En realidad, ella no podía haber entendido la importancia de la promesa que le había hecho. La razón era simple; él nunca le había contado nada sobre su madre ni sobre sus promesas incumplidas. No le había hablado del dolor, físico y psíquico,
que ello le había causado de pequeño.
Pensó que quizá ella hubiera visto la fotografía de Mariana y de él en el periódico, eso explicaría su silencio… Él mismo se había enfurecido al haberla visto al día siguiente.

Suspirando, miró por las ventanas de su ático, desde las cuales había unas magníficas vista. Se preguntó por qué demonios tenía que estar la escuela de arte en Buenos Aires, prácticamente frente a su edificio…

Nueve semanas después de haber salido de la Isla de Mexico para ver a Gael, Clara pasó la primera noche en el carísimo apartamento que había alquilado en Buenos Aires. Estaba cansada y necesitaba dormir.

También echaba muchísimo de menos su casa y a sus hermanos. Pero, por lo menos, no echaba de menos a Jorge. Al insensible,
dominante e infiel Jorge.
Suspirando, se dio la vuelta en la cama. Había vendido su casa y la mayor parte de los muebles. La última entrevista en la escuela de arte iba a realizarse en dos días, aunque ya sabía que había sido aceptada.
Pero si tenía que ser sincera tenía que admitir que sí que echaba de menos a Jorge. Lo echaba muchísimo de menos. Y por las noches era cuando peor lo pasaba.
Se dijo a sí misma que lo que echaba de menos era el sexo y no a él.

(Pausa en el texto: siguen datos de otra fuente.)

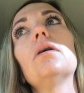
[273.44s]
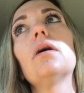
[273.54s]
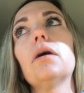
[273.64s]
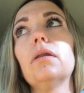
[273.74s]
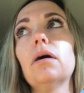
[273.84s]

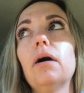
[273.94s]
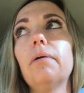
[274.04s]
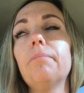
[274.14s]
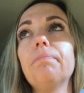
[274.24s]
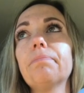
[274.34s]
and
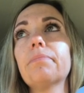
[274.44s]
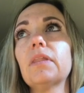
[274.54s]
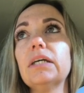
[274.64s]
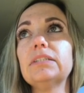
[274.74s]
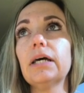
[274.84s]

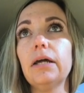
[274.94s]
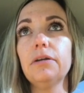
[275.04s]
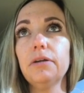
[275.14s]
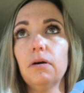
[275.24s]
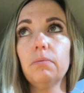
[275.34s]
they said,
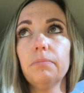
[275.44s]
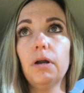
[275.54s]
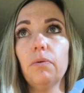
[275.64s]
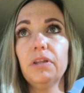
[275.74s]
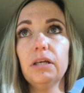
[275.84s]
we
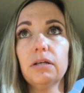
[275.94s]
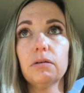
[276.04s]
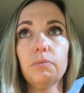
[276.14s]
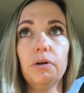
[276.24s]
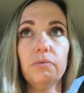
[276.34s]

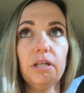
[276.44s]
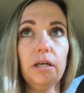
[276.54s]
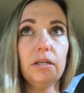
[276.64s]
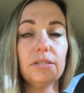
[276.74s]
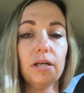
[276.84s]
don't
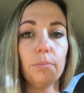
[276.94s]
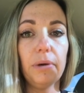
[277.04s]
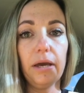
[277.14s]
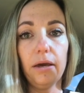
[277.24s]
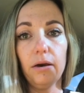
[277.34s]
think he's gonna
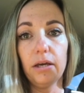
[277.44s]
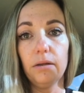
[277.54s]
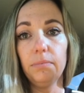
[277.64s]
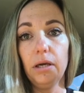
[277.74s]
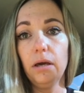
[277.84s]
make it. It
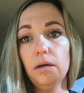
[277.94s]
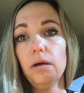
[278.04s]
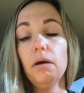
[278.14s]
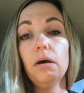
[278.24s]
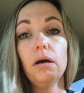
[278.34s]
could be
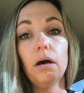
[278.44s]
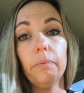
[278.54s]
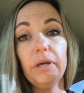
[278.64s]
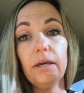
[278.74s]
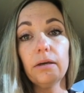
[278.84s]

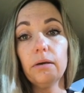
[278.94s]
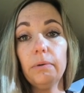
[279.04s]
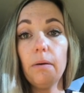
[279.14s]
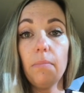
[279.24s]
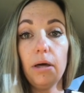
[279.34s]
a week, it could
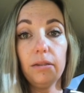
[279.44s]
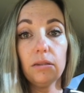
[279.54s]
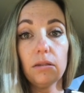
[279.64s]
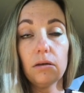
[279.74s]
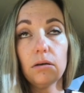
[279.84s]
be a month.
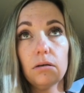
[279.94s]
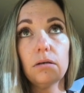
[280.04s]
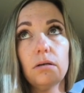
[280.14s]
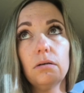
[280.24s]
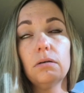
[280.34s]

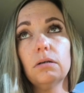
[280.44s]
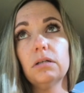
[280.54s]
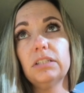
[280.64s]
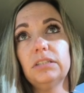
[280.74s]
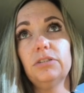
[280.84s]

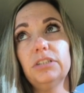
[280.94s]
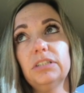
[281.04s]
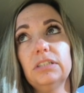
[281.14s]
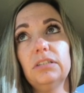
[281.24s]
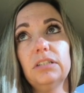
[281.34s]
This
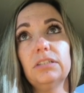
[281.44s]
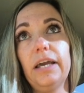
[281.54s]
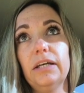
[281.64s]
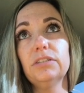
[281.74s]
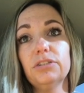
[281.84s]

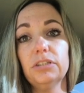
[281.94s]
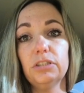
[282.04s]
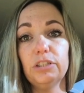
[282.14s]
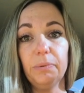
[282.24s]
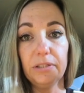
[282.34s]
cancer is
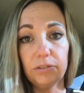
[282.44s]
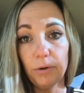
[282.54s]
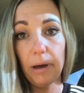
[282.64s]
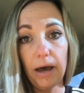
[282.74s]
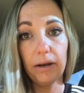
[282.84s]
just spread so
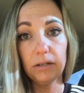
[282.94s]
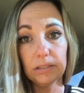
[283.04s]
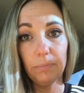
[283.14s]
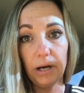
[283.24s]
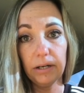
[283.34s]
bad in
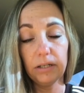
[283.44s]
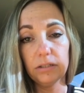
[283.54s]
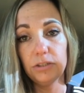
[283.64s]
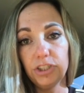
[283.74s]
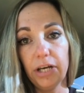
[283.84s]
his body, in
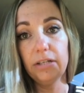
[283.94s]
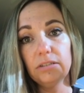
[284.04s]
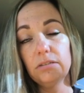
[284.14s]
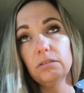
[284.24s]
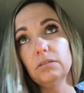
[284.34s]
his
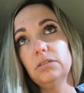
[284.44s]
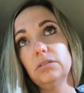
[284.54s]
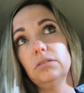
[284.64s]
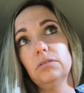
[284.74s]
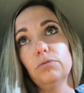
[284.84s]
chest. It's
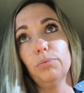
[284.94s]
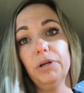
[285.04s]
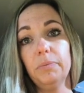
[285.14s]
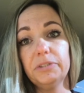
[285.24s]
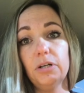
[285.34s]
just, we're
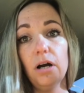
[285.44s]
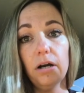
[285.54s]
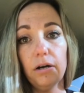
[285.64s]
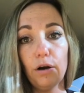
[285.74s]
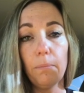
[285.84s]
worried about his
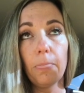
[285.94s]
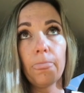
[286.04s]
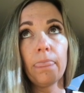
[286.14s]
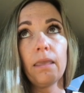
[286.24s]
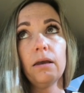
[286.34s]
heart.
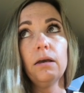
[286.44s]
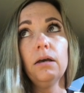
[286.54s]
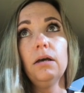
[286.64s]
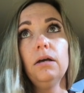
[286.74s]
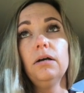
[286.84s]

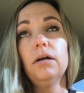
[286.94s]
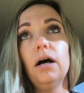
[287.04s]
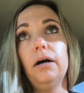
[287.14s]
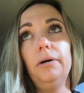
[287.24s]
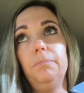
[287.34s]

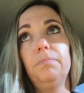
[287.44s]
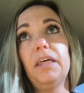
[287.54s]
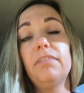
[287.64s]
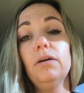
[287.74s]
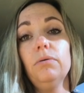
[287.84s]

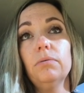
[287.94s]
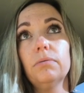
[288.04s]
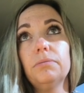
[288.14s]
The thing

Pero si eso era cierto… ¿por qué se encontraba tan sola?

El silencio de Jorge contribuía en gran medida a aquella sensación de soledad. Durante los días que había pasado con él en la Isla, Jorge se había convertido en un amigo para ella. Habían mantenido interesantes conversaciones, habían reído juntos, habían nadado y jugado…
Pero entonces Daniel había telefoneado y Jorge le había dejado claro que no era su amigo. Y que no tenía decencia.

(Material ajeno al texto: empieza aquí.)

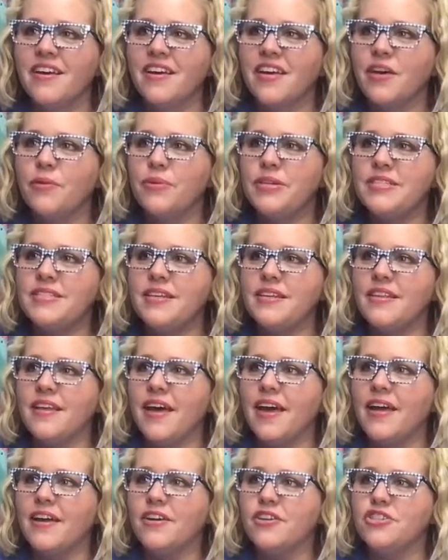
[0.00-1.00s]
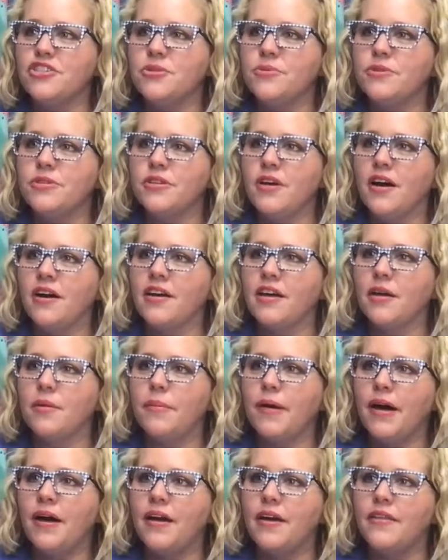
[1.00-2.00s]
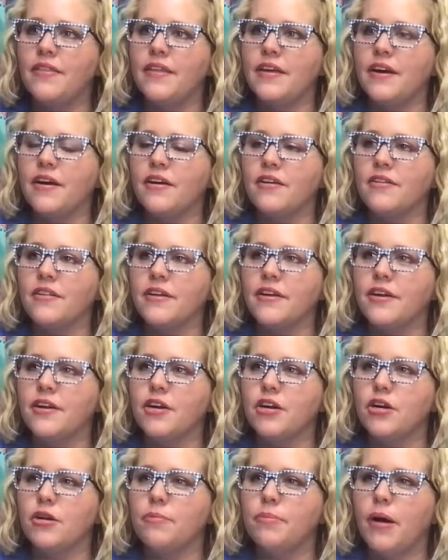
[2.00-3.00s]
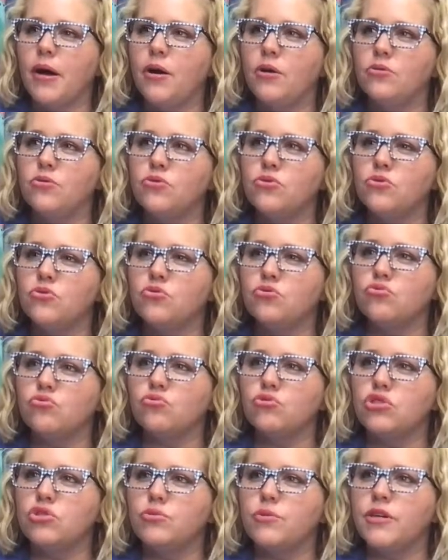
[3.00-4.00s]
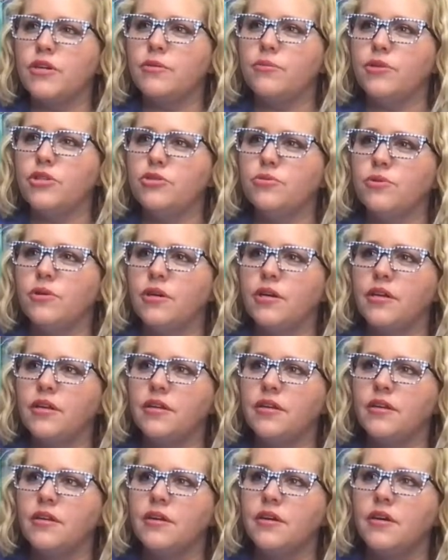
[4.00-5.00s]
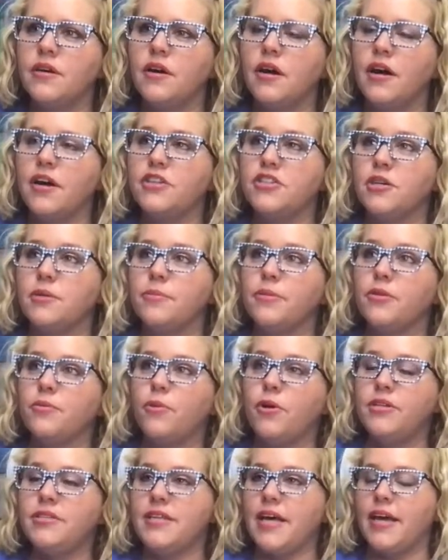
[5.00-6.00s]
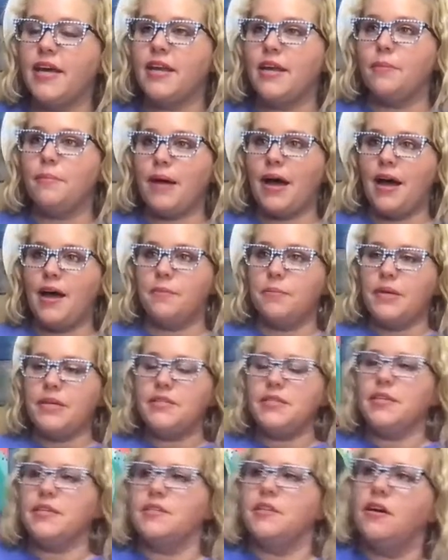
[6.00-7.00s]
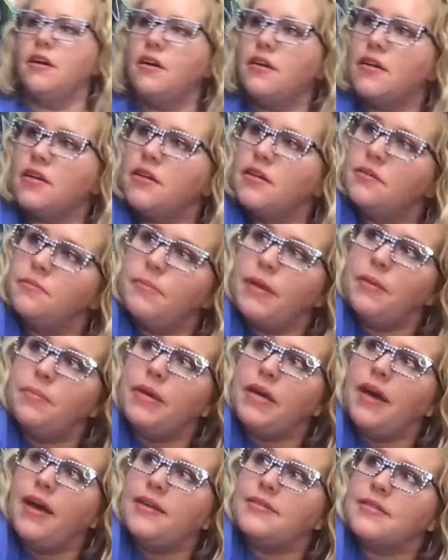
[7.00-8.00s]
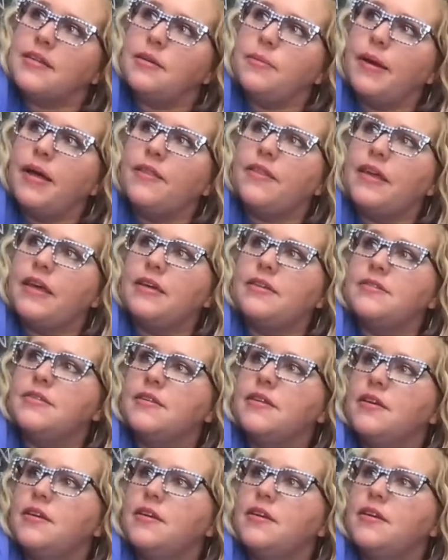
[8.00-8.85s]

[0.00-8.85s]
Can we see the hangers you were talking about in the earlier post? Which one? Which one? Are you talking the ones hanging up behind me? TikTok? Maybe asking about these.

Al poco rato se quedó dormida.
Cuando se despertó a la mañana siguiente, oyó el ruido del tráfico. Se preguntó si iba a ser capaz de vivir en una de las ciudades más ruidosas del mundo. Entonces comenzó a sentirse mal y se dirigió al cuarto de baño, donde vomitó.
Pensó que había agarrado la gripe y se dijo a sí misma que era lo último que necesitaba.
Con cuidado se levantó, se echó agua en la cara y se lavó los dientes.